This was ridiculous. I mean I felt absurd putting that script down. It’s stupid and I can’t possibly explain it ficitonally. What is this Orc even doing? I don’t know how to narrate it. But this is the sort of thing that action restrictions were forcing me toward, and had been for everyone at my table since we started using FAs.

Techniques are really cool, especially for an Elf campaign. My Sword Singer Fighting Art is tremendously overtuned and it’s a lot of fun to watch it in play. They make Fight! more interesting; they give it more depth, especially for a group like ours that has played a lot of BW and had a lot of Fight!s over the years.

The condensing of weapon skills was also desperately overdue. I’ll never forget a moment from one of my first sessions of BW: my character knew the Cudgel skill from Burning, or maybe had gotten the equivalent from Brawling, but upon picking up a haunch of bone off the ground, I was informed by the GM that I had to Beginner’s Luck the Mace skill instead. This, he informed me, was a mace, not a cudgel.

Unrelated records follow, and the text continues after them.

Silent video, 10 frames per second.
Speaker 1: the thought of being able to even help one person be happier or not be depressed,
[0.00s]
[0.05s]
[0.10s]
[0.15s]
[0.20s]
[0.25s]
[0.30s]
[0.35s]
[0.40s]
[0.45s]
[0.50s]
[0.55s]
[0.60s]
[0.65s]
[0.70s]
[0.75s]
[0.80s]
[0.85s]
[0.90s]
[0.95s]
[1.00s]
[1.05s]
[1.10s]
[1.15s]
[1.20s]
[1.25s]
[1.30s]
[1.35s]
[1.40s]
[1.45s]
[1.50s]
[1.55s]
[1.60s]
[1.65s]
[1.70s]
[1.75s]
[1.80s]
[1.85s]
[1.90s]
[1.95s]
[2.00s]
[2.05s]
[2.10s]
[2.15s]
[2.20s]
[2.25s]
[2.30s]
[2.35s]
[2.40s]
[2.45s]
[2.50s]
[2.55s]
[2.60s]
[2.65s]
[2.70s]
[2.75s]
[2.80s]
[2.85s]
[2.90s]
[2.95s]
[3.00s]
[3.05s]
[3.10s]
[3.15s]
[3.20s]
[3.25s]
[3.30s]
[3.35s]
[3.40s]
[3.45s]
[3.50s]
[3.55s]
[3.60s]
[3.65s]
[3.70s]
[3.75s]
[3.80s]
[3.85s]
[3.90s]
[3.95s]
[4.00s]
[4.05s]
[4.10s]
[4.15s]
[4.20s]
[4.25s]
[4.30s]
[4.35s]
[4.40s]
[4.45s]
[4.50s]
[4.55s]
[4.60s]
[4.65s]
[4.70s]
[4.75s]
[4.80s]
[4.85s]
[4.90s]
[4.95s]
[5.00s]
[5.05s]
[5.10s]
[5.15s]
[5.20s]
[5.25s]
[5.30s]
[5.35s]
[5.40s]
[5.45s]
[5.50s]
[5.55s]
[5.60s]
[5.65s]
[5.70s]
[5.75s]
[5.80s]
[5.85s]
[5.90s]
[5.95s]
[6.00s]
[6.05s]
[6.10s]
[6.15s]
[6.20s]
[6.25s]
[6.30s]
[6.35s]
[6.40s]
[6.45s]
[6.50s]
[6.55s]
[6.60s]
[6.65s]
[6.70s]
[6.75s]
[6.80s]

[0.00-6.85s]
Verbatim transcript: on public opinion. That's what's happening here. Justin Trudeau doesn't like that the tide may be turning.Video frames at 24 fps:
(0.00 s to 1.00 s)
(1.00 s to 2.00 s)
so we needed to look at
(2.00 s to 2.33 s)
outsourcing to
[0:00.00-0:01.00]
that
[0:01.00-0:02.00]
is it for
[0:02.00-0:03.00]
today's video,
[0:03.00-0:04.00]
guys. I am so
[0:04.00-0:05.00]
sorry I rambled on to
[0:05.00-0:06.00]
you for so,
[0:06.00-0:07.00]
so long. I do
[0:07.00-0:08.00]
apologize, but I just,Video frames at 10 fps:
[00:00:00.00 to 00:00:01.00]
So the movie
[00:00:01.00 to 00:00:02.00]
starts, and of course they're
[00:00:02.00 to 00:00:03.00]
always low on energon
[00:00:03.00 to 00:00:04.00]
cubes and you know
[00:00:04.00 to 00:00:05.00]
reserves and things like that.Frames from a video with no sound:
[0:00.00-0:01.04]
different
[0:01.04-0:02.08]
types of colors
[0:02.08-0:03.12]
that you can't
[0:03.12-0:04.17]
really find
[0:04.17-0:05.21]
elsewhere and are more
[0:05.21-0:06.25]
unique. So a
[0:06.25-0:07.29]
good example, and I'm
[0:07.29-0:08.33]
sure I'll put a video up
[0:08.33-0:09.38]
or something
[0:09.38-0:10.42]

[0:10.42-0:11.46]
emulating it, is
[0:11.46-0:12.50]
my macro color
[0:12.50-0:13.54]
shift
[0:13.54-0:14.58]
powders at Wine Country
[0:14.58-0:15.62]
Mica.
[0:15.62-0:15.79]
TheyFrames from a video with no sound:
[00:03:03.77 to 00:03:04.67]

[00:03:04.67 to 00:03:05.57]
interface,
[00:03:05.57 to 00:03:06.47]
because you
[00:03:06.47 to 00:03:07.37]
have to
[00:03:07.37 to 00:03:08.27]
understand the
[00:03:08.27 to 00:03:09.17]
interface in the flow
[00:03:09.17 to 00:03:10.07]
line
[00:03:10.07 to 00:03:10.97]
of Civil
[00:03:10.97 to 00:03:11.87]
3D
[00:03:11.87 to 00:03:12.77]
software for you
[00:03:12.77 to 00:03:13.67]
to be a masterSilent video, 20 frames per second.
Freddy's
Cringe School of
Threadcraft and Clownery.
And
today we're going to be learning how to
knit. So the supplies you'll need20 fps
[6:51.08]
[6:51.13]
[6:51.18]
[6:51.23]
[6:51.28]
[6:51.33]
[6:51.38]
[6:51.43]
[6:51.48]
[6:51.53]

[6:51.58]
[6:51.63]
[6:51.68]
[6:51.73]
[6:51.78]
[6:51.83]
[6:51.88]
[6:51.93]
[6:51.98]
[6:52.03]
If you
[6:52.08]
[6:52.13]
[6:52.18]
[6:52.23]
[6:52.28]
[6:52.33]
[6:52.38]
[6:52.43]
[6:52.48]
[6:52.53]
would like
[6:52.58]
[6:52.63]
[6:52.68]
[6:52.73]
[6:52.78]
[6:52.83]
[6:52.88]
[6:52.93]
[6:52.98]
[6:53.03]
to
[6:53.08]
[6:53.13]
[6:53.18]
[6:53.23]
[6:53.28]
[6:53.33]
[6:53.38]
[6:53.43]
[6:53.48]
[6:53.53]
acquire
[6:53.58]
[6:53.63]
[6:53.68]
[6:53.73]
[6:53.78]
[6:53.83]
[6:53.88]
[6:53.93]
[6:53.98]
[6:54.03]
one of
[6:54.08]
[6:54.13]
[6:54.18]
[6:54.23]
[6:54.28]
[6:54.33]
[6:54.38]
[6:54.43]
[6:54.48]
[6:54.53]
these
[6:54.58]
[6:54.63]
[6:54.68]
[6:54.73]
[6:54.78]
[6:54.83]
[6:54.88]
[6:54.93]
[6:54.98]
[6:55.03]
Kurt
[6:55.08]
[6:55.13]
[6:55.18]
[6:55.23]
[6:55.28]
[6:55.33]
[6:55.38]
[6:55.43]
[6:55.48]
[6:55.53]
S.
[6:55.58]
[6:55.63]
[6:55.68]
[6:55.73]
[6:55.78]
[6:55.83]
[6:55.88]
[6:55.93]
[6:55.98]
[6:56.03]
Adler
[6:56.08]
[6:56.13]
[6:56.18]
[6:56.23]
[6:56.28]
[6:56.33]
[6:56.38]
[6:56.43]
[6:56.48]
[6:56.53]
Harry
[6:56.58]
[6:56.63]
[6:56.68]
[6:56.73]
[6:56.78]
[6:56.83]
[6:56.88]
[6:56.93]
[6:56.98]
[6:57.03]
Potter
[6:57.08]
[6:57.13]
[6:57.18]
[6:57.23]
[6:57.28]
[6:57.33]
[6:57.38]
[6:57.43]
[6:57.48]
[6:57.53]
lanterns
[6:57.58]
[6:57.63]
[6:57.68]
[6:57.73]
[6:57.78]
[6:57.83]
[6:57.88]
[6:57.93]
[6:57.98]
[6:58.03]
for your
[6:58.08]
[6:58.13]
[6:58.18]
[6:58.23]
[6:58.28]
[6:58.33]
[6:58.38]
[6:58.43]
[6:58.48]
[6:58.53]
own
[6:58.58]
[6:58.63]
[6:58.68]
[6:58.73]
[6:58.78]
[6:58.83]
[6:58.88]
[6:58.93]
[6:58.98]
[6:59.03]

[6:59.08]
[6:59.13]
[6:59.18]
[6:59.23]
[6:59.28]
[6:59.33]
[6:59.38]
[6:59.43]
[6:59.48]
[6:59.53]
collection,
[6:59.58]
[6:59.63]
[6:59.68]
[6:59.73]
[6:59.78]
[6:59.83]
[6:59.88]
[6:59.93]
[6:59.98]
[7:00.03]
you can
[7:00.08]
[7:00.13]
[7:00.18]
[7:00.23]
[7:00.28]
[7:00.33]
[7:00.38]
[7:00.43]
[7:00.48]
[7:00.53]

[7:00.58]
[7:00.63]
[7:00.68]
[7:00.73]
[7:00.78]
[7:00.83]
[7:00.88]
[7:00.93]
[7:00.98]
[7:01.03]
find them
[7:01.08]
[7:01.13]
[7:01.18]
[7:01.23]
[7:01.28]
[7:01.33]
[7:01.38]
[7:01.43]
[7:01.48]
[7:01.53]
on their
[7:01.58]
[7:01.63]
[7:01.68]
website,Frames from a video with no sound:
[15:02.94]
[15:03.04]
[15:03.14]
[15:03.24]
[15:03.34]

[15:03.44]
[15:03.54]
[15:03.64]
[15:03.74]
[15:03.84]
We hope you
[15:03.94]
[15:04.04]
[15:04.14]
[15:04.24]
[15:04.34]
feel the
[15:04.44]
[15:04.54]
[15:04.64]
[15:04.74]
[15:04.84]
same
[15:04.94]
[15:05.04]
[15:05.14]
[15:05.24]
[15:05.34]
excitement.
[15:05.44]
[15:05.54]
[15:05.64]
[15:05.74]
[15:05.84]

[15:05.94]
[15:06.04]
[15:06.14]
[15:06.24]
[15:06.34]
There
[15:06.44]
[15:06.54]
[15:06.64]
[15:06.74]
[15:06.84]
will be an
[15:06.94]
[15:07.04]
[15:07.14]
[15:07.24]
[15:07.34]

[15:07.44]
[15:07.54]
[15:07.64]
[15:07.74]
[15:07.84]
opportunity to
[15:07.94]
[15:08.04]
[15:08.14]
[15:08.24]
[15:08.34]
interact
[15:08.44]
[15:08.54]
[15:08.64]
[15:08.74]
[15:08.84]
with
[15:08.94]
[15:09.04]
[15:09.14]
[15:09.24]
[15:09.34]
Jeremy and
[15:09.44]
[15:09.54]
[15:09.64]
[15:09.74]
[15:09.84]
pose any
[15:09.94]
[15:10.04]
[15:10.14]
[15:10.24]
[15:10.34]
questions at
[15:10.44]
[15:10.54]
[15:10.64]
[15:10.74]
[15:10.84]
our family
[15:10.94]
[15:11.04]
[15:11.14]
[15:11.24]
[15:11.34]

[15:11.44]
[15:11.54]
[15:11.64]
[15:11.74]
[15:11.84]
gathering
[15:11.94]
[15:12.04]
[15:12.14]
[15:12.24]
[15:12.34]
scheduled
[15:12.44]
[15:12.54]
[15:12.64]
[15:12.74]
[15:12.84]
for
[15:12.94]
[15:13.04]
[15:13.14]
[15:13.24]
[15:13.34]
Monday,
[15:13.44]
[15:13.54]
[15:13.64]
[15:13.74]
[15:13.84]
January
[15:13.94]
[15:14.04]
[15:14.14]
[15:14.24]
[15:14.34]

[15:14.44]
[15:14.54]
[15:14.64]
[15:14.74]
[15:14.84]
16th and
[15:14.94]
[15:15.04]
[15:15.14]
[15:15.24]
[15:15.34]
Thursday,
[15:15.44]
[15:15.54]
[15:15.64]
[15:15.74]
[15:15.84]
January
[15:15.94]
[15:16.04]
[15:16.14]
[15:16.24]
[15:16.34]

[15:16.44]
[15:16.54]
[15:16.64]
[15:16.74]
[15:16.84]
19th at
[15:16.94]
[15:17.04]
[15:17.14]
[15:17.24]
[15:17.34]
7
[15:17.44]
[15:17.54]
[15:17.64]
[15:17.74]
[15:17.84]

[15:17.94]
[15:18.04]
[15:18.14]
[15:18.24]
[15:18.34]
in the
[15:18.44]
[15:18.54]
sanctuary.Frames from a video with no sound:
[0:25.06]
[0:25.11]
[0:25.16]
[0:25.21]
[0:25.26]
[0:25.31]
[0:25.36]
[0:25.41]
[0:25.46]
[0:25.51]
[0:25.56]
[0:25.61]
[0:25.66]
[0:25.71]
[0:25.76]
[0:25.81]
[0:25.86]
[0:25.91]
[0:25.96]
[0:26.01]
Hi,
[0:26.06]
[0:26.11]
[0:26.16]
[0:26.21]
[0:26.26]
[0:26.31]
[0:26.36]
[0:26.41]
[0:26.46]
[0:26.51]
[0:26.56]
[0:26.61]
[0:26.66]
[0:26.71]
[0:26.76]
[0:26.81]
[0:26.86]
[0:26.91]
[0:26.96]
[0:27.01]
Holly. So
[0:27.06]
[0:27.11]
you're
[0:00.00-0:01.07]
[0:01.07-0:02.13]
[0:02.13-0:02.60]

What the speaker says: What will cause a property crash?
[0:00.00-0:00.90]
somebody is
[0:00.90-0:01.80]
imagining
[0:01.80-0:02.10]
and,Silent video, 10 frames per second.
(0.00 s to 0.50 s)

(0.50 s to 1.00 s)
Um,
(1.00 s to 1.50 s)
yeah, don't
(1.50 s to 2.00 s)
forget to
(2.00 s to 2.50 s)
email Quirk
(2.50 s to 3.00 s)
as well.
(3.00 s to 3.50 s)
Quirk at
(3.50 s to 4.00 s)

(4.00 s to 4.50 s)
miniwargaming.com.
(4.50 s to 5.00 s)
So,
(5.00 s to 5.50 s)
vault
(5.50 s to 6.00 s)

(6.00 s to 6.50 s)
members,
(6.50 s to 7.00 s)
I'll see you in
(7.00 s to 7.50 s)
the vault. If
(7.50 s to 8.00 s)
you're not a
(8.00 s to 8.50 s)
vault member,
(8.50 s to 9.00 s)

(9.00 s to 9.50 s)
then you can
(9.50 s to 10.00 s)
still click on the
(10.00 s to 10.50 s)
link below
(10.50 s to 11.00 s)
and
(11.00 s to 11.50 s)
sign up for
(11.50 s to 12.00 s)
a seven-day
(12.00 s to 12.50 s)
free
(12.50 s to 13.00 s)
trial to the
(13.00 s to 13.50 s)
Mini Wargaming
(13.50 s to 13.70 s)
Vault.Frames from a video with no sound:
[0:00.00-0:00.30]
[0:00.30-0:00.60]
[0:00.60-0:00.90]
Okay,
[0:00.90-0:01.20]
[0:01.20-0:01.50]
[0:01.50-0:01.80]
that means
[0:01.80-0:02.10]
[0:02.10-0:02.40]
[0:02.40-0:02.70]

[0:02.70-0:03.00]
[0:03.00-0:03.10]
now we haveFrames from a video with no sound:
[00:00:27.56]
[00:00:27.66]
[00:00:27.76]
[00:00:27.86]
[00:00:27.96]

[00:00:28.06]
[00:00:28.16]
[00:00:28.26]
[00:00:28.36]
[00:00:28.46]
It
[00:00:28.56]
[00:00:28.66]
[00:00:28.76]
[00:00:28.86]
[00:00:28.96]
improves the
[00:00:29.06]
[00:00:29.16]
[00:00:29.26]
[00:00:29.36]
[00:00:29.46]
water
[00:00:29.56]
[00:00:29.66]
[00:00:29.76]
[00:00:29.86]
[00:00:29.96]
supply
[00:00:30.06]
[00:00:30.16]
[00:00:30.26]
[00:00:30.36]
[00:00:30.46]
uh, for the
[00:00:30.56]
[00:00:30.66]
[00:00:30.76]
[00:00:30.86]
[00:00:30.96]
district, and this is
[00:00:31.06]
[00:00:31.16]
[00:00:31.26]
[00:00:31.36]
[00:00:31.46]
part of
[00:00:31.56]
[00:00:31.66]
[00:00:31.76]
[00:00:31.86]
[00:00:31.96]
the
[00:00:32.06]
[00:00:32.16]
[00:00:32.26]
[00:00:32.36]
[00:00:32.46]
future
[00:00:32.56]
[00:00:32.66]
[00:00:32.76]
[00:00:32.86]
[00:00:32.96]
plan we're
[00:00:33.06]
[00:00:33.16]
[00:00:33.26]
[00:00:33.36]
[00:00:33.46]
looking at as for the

“Can’t I use it like a cudgel?” I asked. “Can’t I cudgel someone with it?”

“Nope,” he replied. “That there is a mace, not a cudgel. Roll Beginner’s Luck.”

Fighting Arts put a stop to that BS. In reality a master swordsman will be a master spearman–swords are harder to use than spears, and the fundamentals carry over (largely, if not entirely).

I like the new rules for training skills, too. They’re much more interesting than before, and I like that you can create FAs that are specifically armored or unarmored. That adds more depth.

But action restriction introduces way more problems than it solves. Maybe BWHQ has some way around the issues I identified, like how you prevent someone from rolling a stat during BL from an FA he doesn’t have, but when combined with my fix–still the best option IMO–the whole system basically crumbles. It’s confusing and contrived and it’s a pain in the ass to keep your Arts separate and we can never remember which actions we have access to, and when a PC finds himself in a position where the only mechanically and fictionally logical option would be to Charge, it sucks for me as a GM to say, “No, sorry, you can’t Charge; Luke says it’s not allowed.”

After last night I’ve made up my mind to ditch the system. Maybe for future Arts I’ll restrict specific actions, but I won’t positively affirm which can be used. We’ll continue using Arts for Forms and Techniques, but the rest of the subsystem is more trouble than I think it’s worth.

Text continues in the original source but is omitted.